▶ _TO DO_:
Keep the pictures out of the copy and repeat the records exactly.

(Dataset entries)
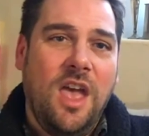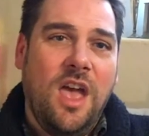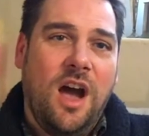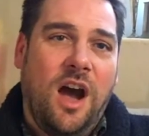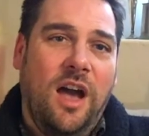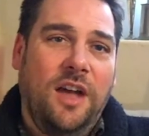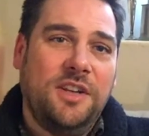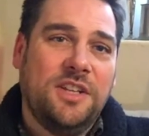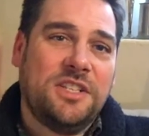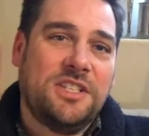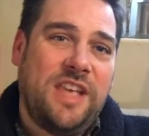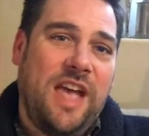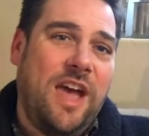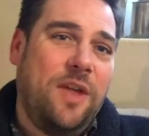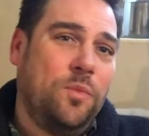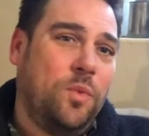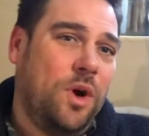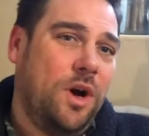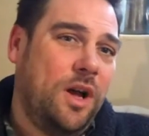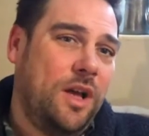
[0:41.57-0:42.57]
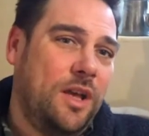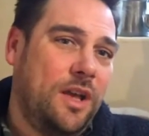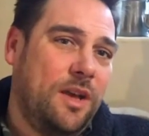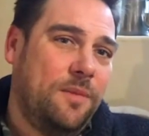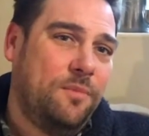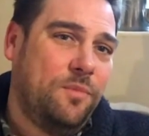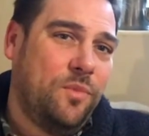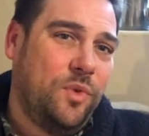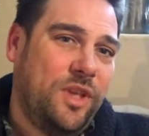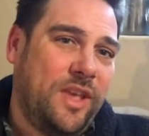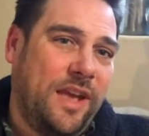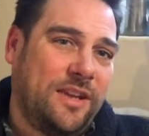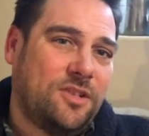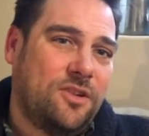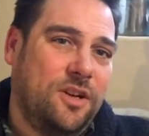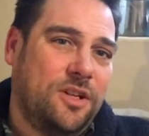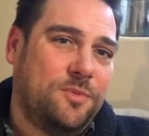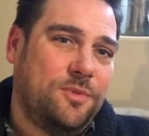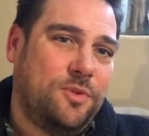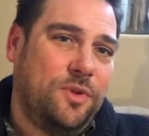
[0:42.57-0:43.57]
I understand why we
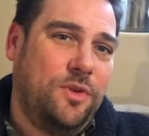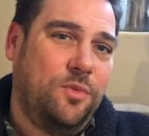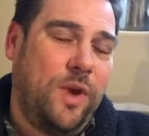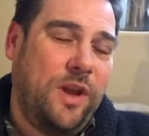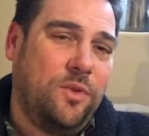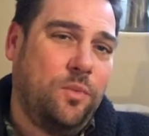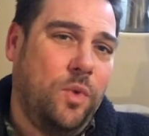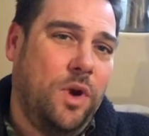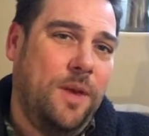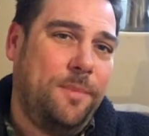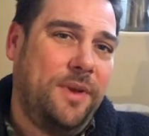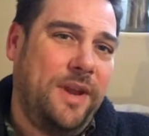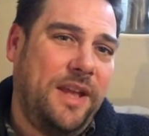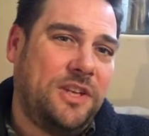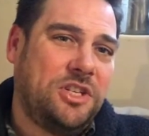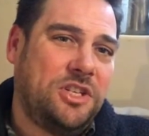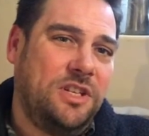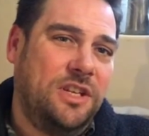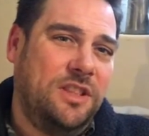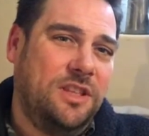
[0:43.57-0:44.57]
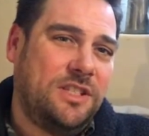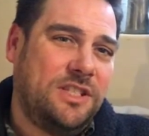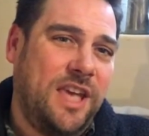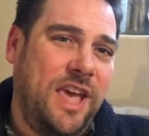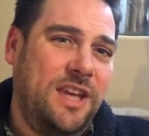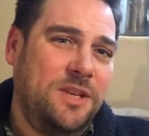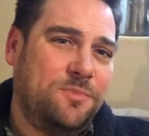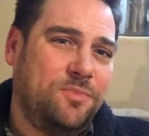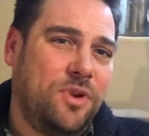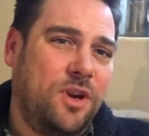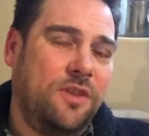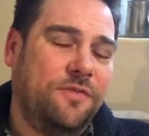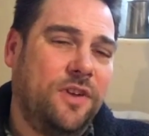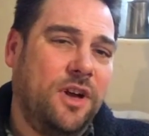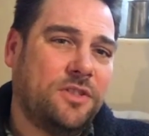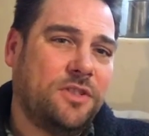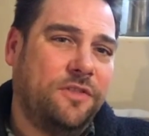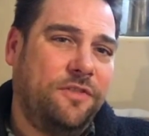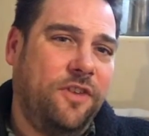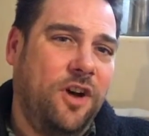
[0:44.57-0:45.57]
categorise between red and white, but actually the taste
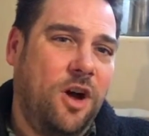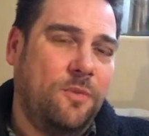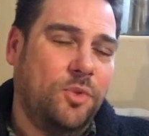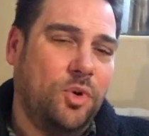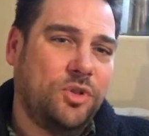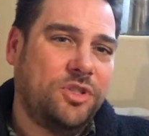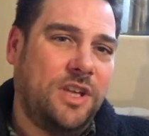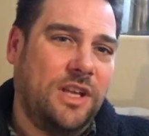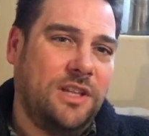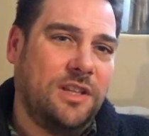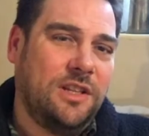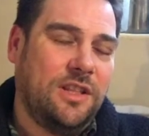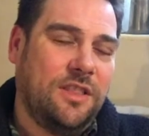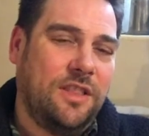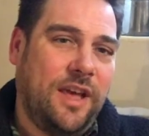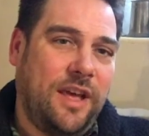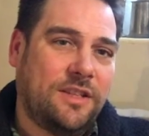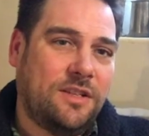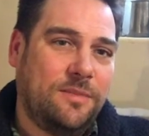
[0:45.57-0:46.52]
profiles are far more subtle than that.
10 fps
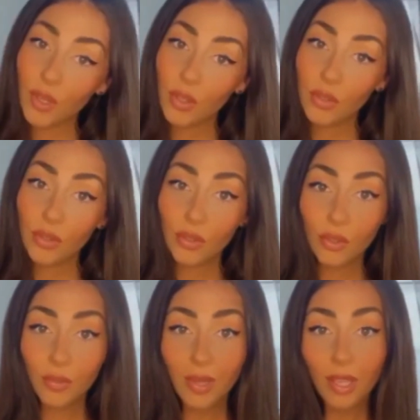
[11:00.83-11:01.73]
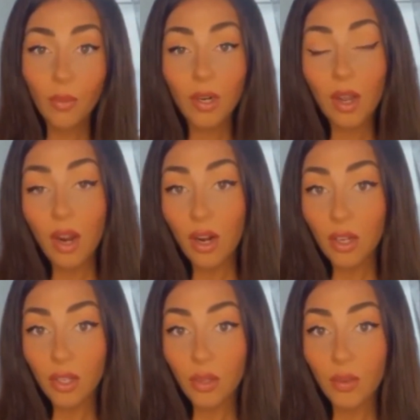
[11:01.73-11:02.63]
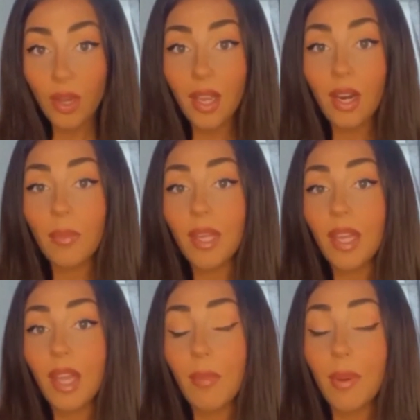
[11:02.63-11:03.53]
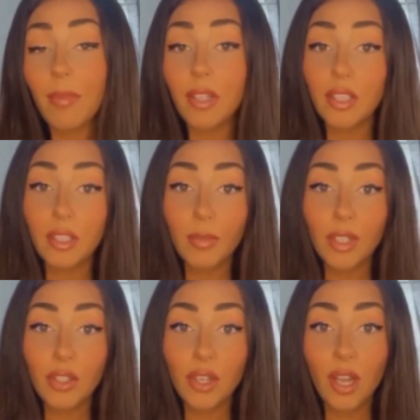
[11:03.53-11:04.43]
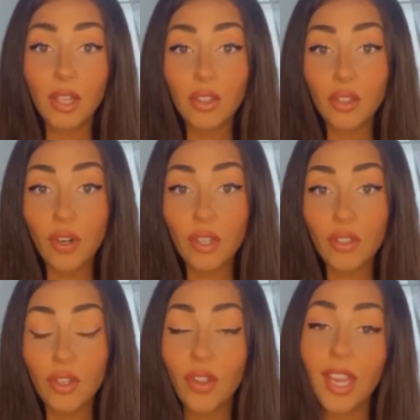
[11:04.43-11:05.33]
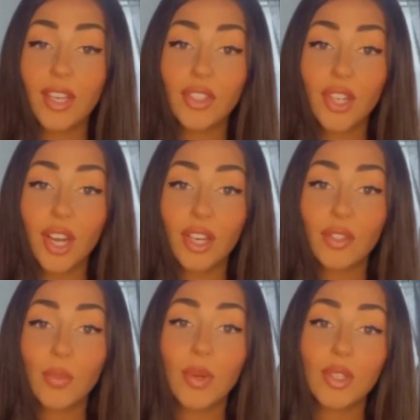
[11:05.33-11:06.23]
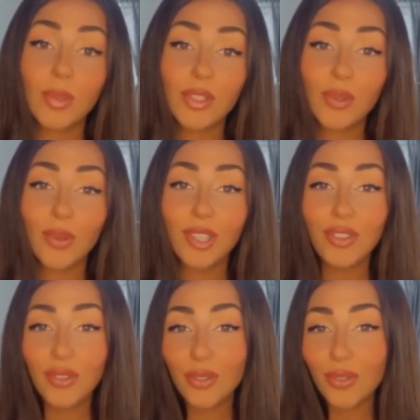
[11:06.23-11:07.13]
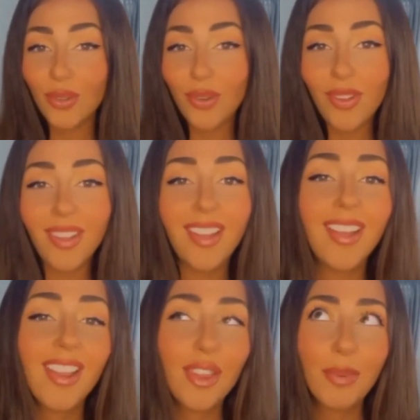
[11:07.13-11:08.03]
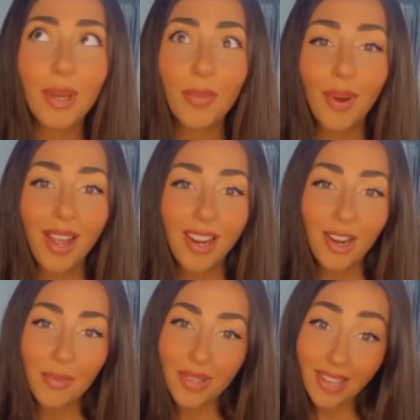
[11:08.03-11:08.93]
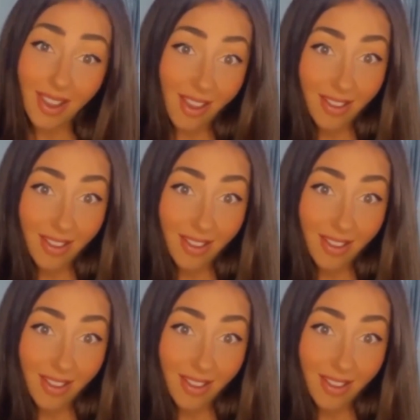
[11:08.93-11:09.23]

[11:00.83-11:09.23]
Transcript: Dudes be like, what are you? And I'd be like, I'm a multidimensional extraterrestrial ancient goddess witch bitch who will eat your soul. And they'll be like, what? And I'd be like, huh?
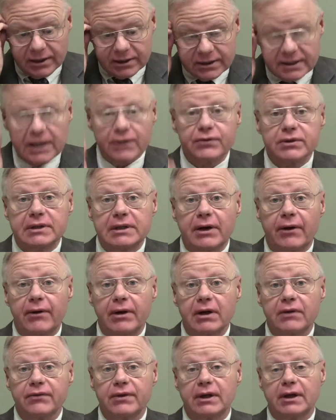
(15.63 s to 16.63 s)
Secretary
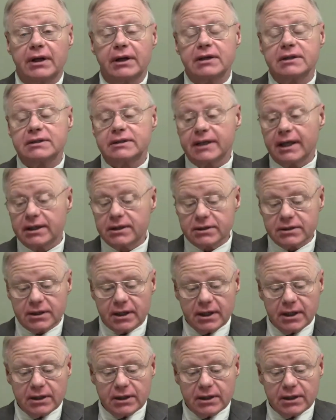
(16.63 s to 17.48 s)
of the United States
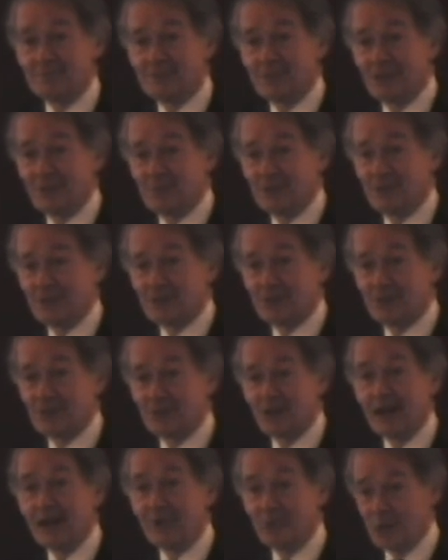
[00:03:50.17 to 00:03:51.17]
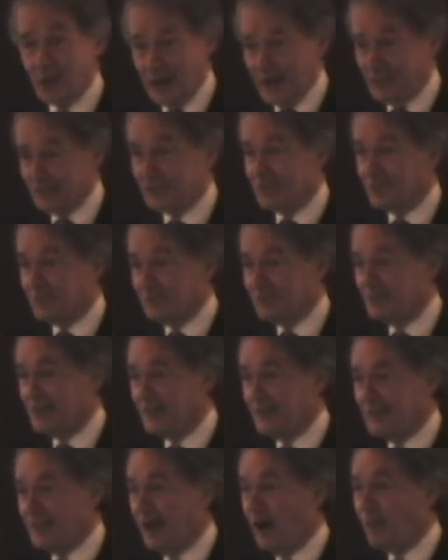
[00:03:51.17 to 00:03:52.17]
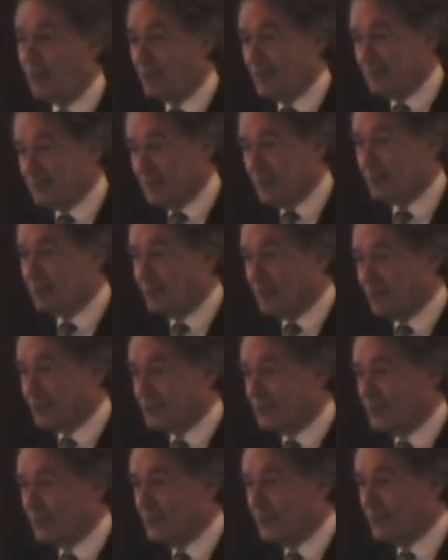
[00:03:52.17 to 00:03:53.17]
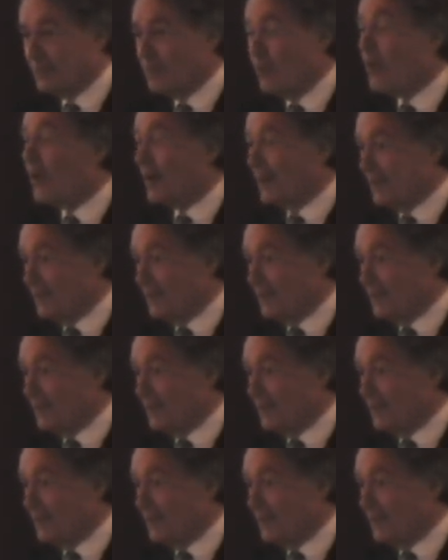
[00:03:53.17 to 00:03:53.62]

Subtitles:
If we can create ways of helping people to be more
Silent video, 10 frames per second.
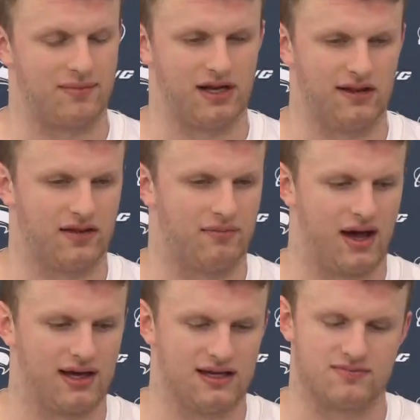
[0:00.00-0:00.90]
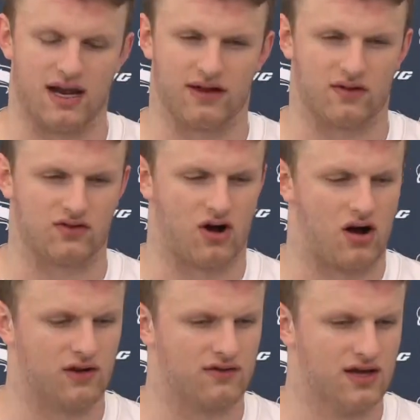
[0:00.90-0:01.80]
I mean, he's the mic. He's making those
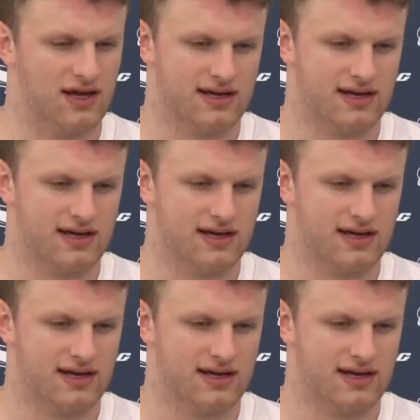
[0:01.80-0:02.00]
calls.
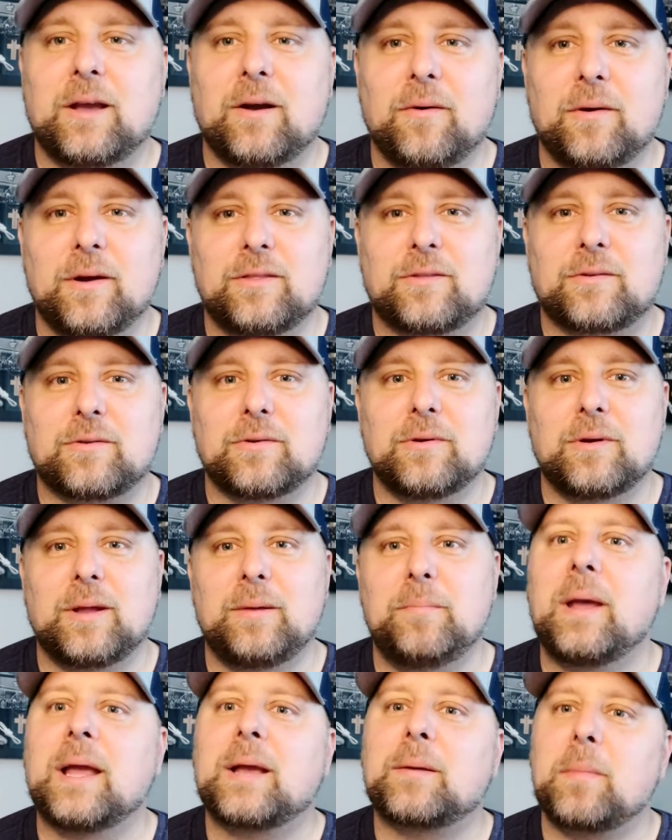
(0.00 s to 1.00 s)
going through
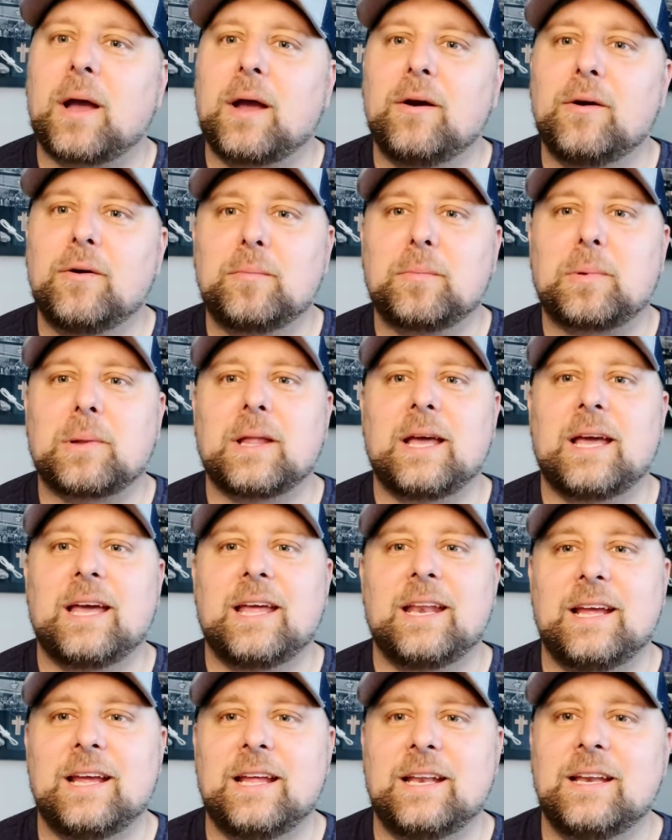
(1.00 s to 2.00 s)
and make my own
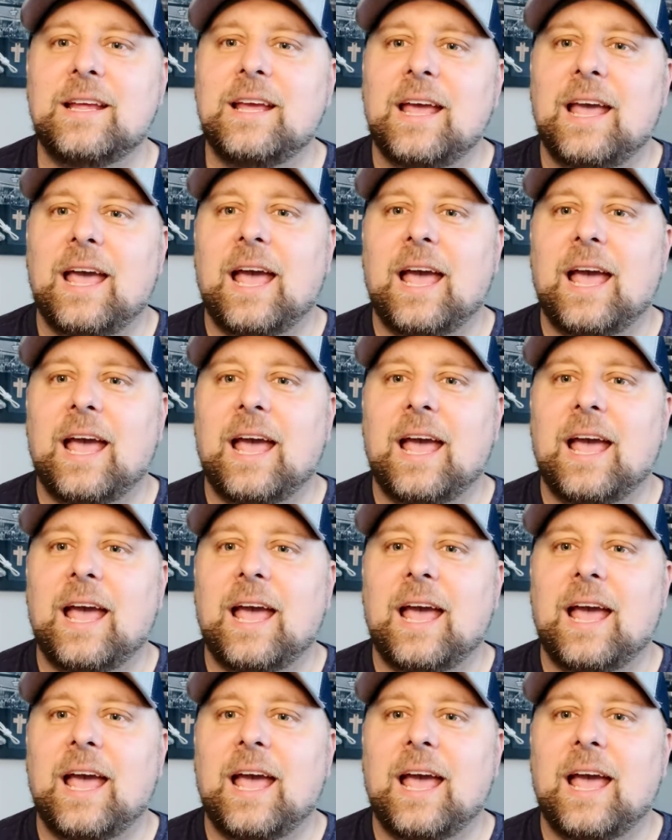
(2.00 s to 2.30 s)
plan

▶ _THE ANSWER_:
[0:41.57-0:42.57]
[0:42.57-0:43.57]
I understand why we
[0:43.57-0:44.57]
[0:44.57-0:45.57]
categorise between red and white, but actually the taste
[0:45.57-0:46.52]
profiles are far more subtle than that.
10 fps
[11:00.83-11:01.73]
[11:01.73-11:02.63]
[11:02.63-11:03.53]
[11:03.53-11:04.43]
[11:04.43-11:05.33]
[11:05.33-11:06.23]
[11:06.23-11:07.13]
[11:07.13-11:08.03]
[11:08.03-11:08.93]
[11:08.93-11:09.23]

[11:00.83-11:09.23]
Transcript: Dudes be like, what are you? And I'd be like, I'm a multidimensional extraterrestrial ancient goddess witch bitch who will eat your soul. And they'll be like, what? And I'd be like, huh?
(15.63 s to 16.63 s)
Secretary
(16.63 s to 17.48 s)
of the United States
[00:03:50.17 to 00:03:51.17]
[00:03:51.17 to 00:03:52.17]
[00:03:52.17 to 00:03:53.17]
[00:03:53.17 to 00:03:53.62]

Subtitles:
If we can create ways of helping people to be more
Silent video, 10 frames per second.
[0:00.00-0:00.90]
[0:00.90-0:01.80]
I mean, he's the mic. He's making those
[0:01.80-0:02.00]
calls.
(0.00 s to 1.00 s)
going through
(1.00 s to 2.00 s)
and make my own
(2.00 s to 2.30 s)
plan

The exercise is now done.